YOUR GOAL:
Starting with the line that contains "[0:00.50-0:01.00]", repeat exactly every line through the last one in the records below, and leave out the pictures.

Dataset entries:

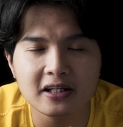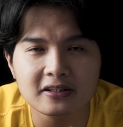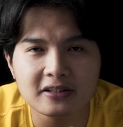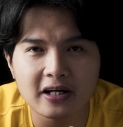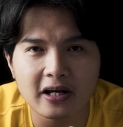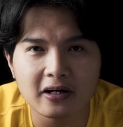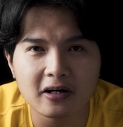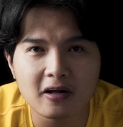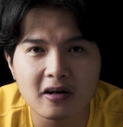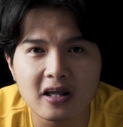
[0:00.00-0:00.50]
chắn
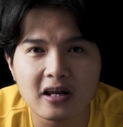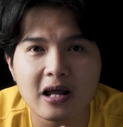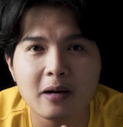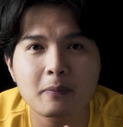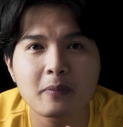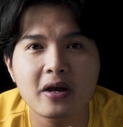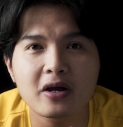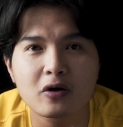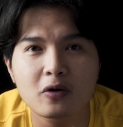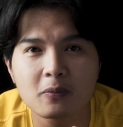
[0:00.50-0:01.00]
rằng đó là
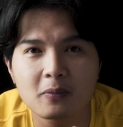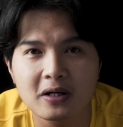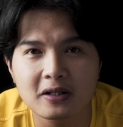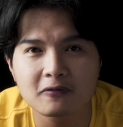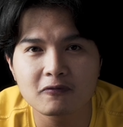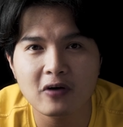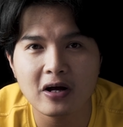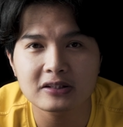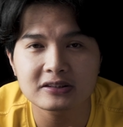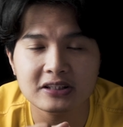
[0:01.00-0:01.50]
đam mê của mình
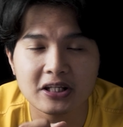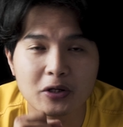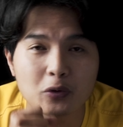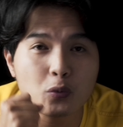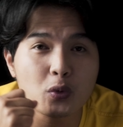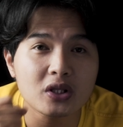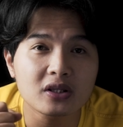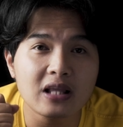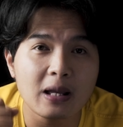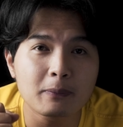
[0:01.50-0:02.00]
và sẽ
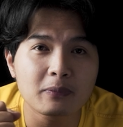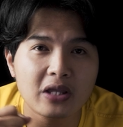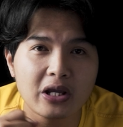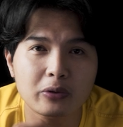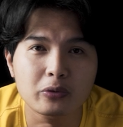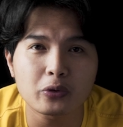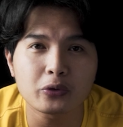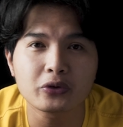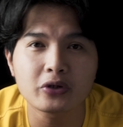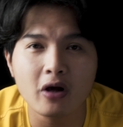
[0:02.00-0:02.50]
quyết tâm
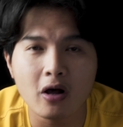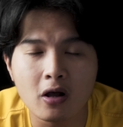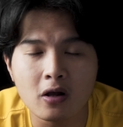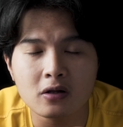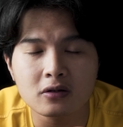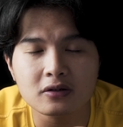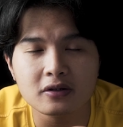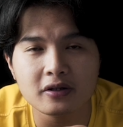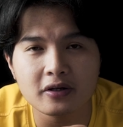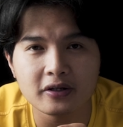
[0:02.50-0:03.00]
theo đuổi
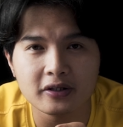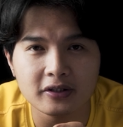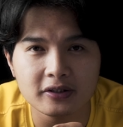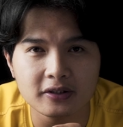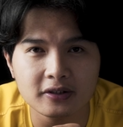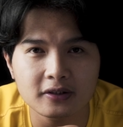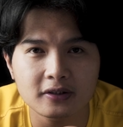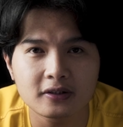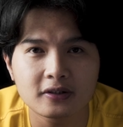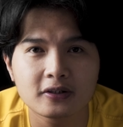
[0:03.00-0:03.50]
nó thì
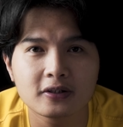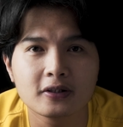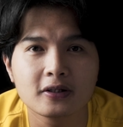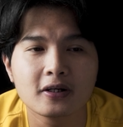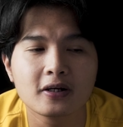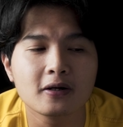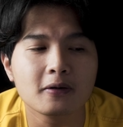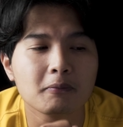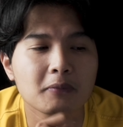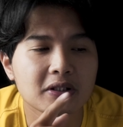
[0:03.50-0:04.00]

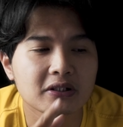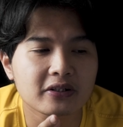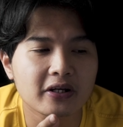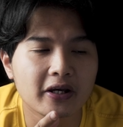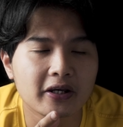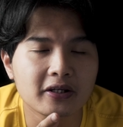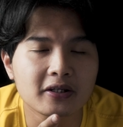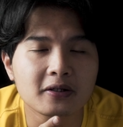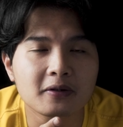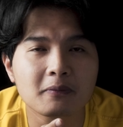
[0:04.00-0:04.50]
mình
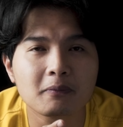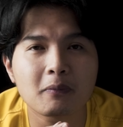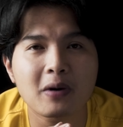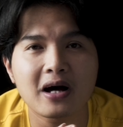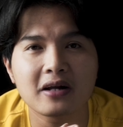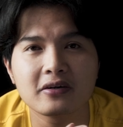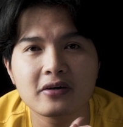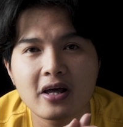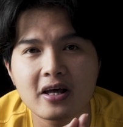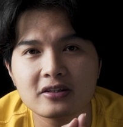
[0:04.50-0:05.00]
nghĩ
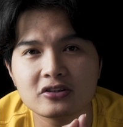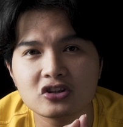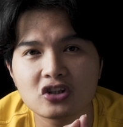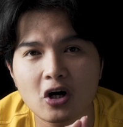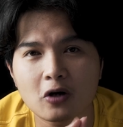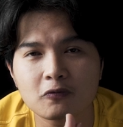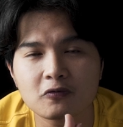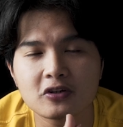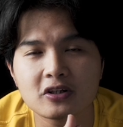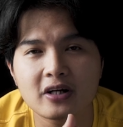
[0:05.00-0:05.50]
bạn nên
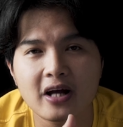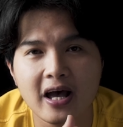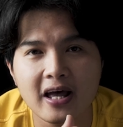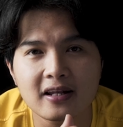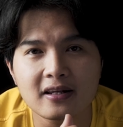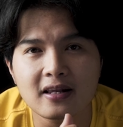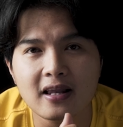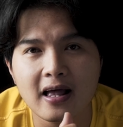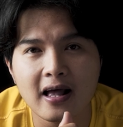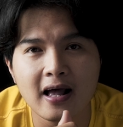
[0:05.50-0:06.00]
chọn phương
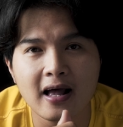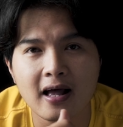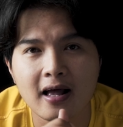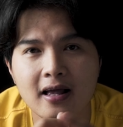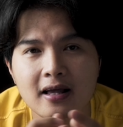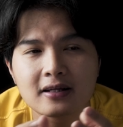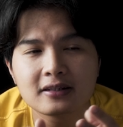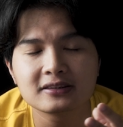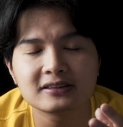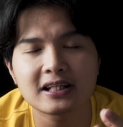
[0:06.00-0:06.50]
án là
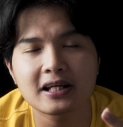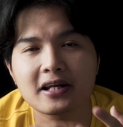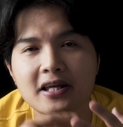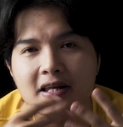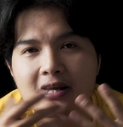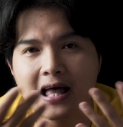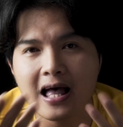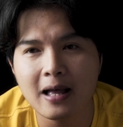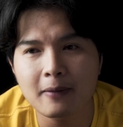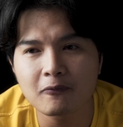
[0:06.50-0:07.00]
sẽ
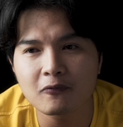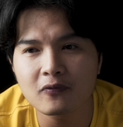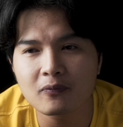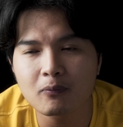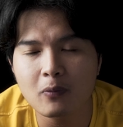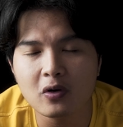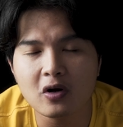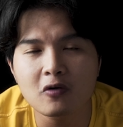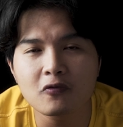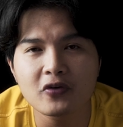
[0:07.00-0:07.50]
đi làm
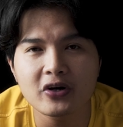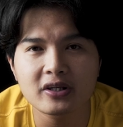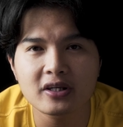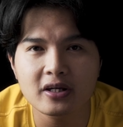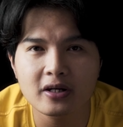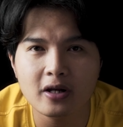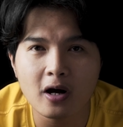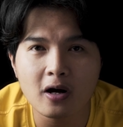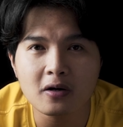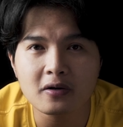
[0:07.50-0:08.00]
một công việc
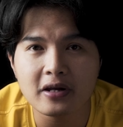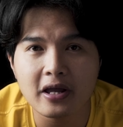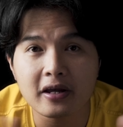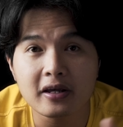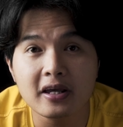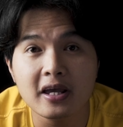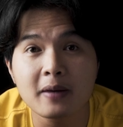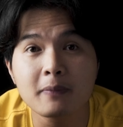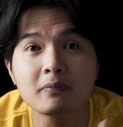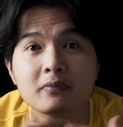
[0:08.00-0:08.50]
gì đó để
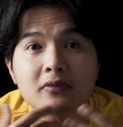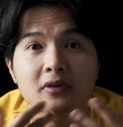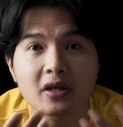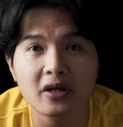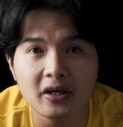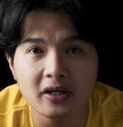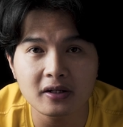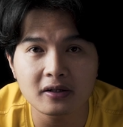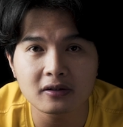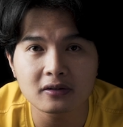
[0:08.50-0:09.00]
kiếm
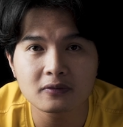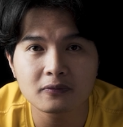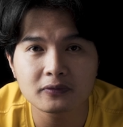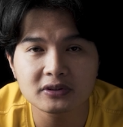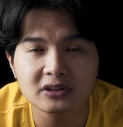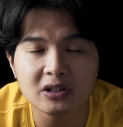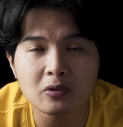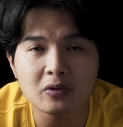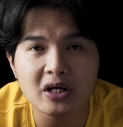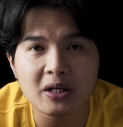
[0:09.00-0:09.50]
tiền
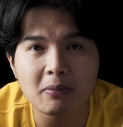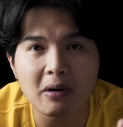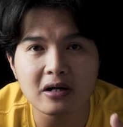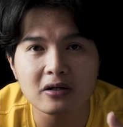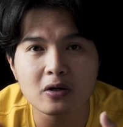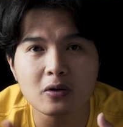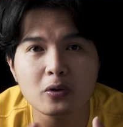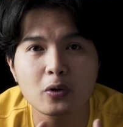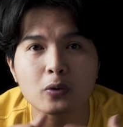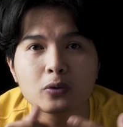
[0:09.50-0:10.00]
sau khi bạn
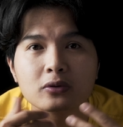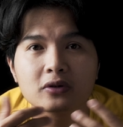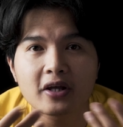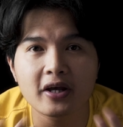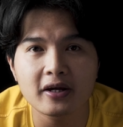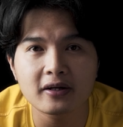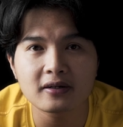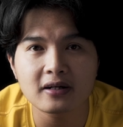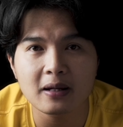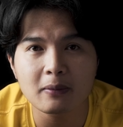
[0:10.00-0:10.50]
có đủ
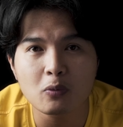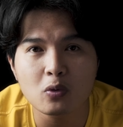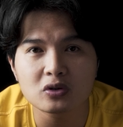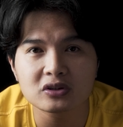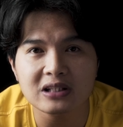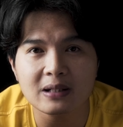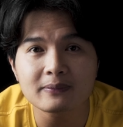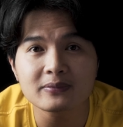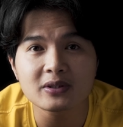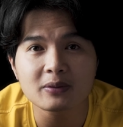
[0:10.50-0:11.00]
tiền để mua
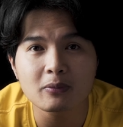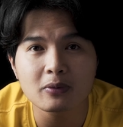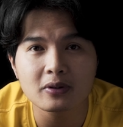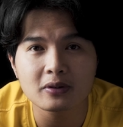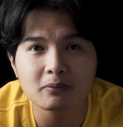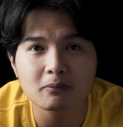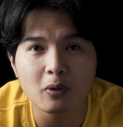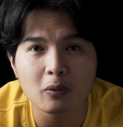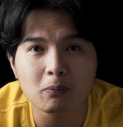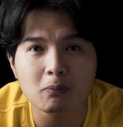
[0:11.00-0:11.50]
sắm cho
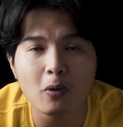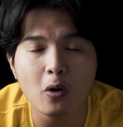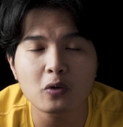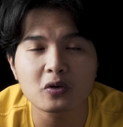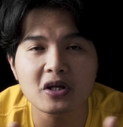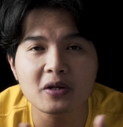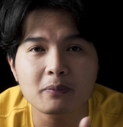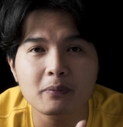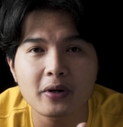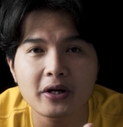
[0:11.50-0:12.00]
mình một
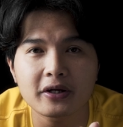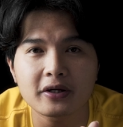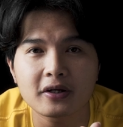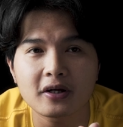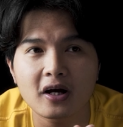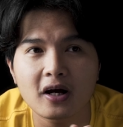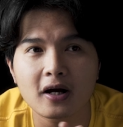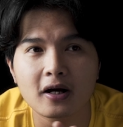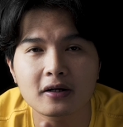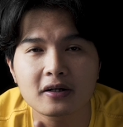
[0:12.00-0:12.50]
bộ thiết bị
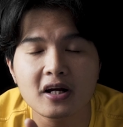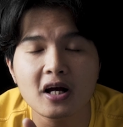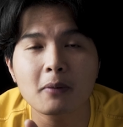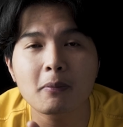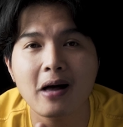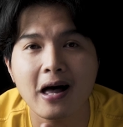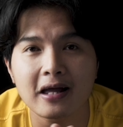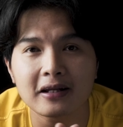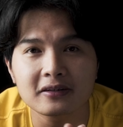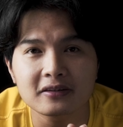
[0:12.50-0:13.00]
à, cơ
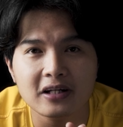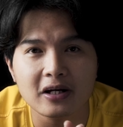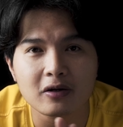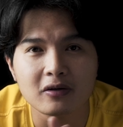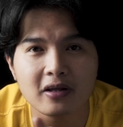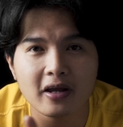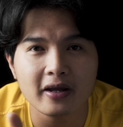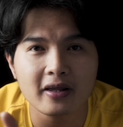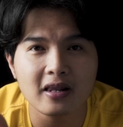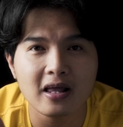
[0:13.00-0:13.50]
bản để
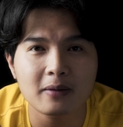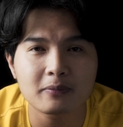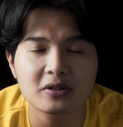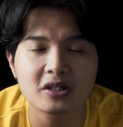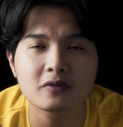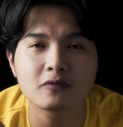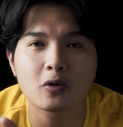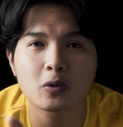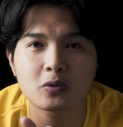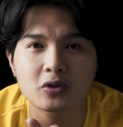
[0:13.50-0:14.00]
có thể làm
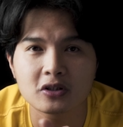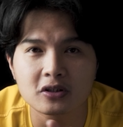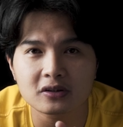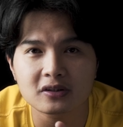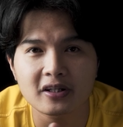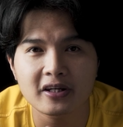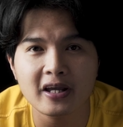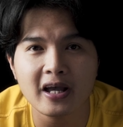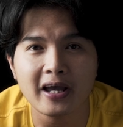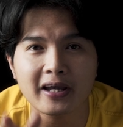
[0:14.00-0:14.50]
dịch vụ được
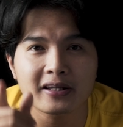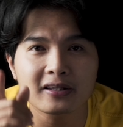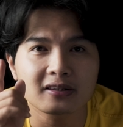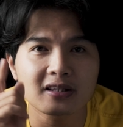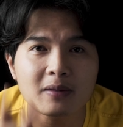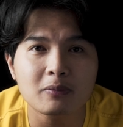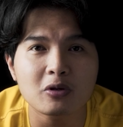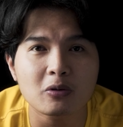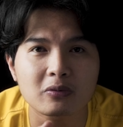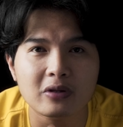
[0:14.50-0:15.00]
thì hãy
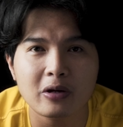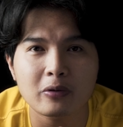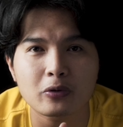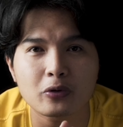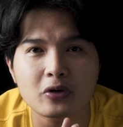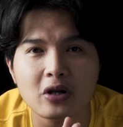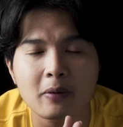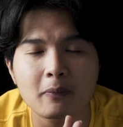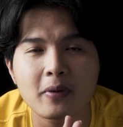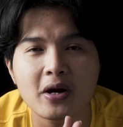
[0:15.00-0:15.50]
tiếp tục theo
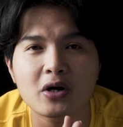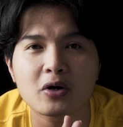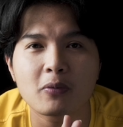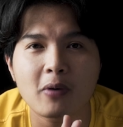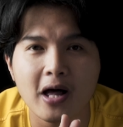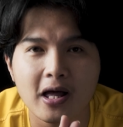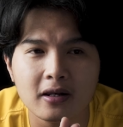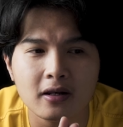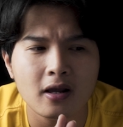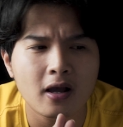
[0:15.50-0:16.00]
đuổi đam mê của
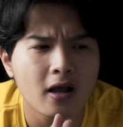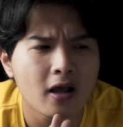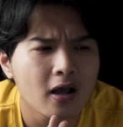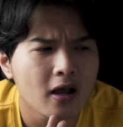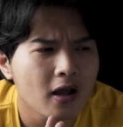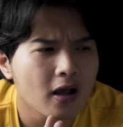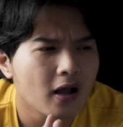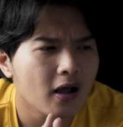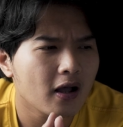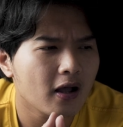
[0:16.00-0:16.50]
bạn
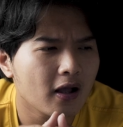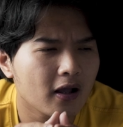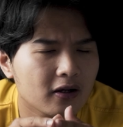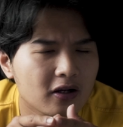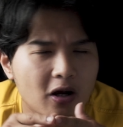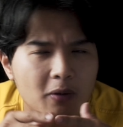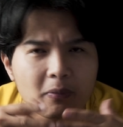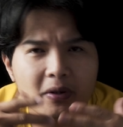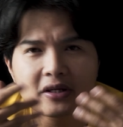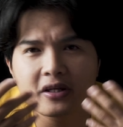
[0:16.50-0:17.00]
à,
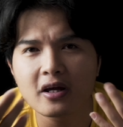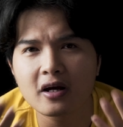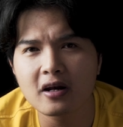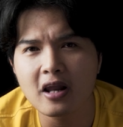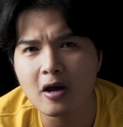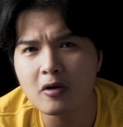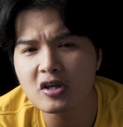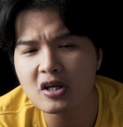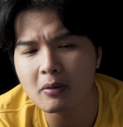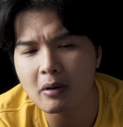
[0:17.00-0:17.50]
còn bây giờ
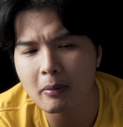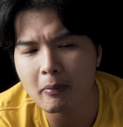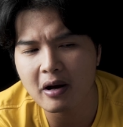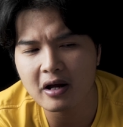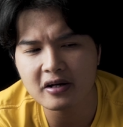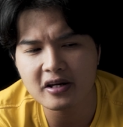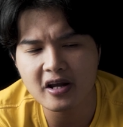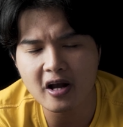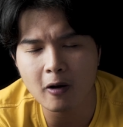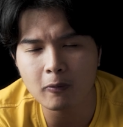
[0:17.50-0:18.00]
nếu như mà
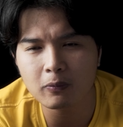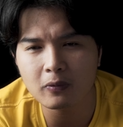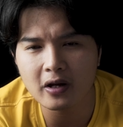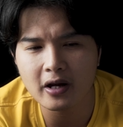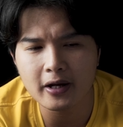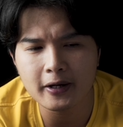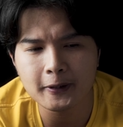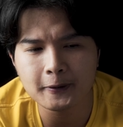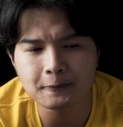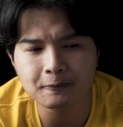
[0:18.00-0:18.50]
bạn đi học
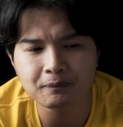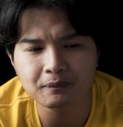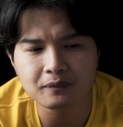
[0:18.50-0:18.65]
cái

ANSWER AREA:
[0:00.50-0:01.00]
rằng đó là
[0:01.00-0:01.50]
đam mê của mình
[0:01.50-0:02.00]
và sẽ
[0:02.00-0:02.50]
quyết tâm
[0:02.50-0:03.00]
theo đuổi
[0:03.00-0:03.50]
nó thì
[0:03.50-0:04.00]

[0:04.00-0:04.50]
mình
[0:04.50-0:05.00]
nghĩ
[0:05.00-0:05.50]
bạn nên
[0:05.50-0:06.00]
chọn phương
[0:06.00-0:06.50]
án là
[0:06.50-0:07.00]
sẽ
[0:07.00-0:07.50]
đi làm
[0:07.50-0:08.00]
một công việc
[0:08.00-0:08.50]
gì đó để
[0:08.50-0:09.00]
kiếm
[0:09.00-0:09.50]
tiền
[0:09.50-0:10.00]
sau khi bạn
[0:10.00-0:10.50]
có đủ
[0:10.50-0:11.00]
tiền để mua
[0:11.00-0:11.50]
sắm cho
[0:11.50-0:12.00]
mình một
[0:12.00-0:12.50]
bộ thiết bị
[0:12.50-0:13.00]
à, cơ
[0:13.00-0:13.50]
bản để
[0:13.50-0:14.00]
có thể làm
[0:14.00-0:14.50]
dịch vụ được
[0:14.50-0:15.00]
thì hãy
[0:15.00-0:15.50]
tiếp tục theo
[0:15.50-0:16.00]
đuổi đam mê của
[0:16.00-0:16.50]
bạn
[0:16.50-0:17.00]
à,
[0:17.00-0:17.50]
còn bây giờ
[0:17.50-0:18.00]
nếu như mà
[0:18.00-0:18.50]
bạn đi học
[0:18.50-0:18.65]
cái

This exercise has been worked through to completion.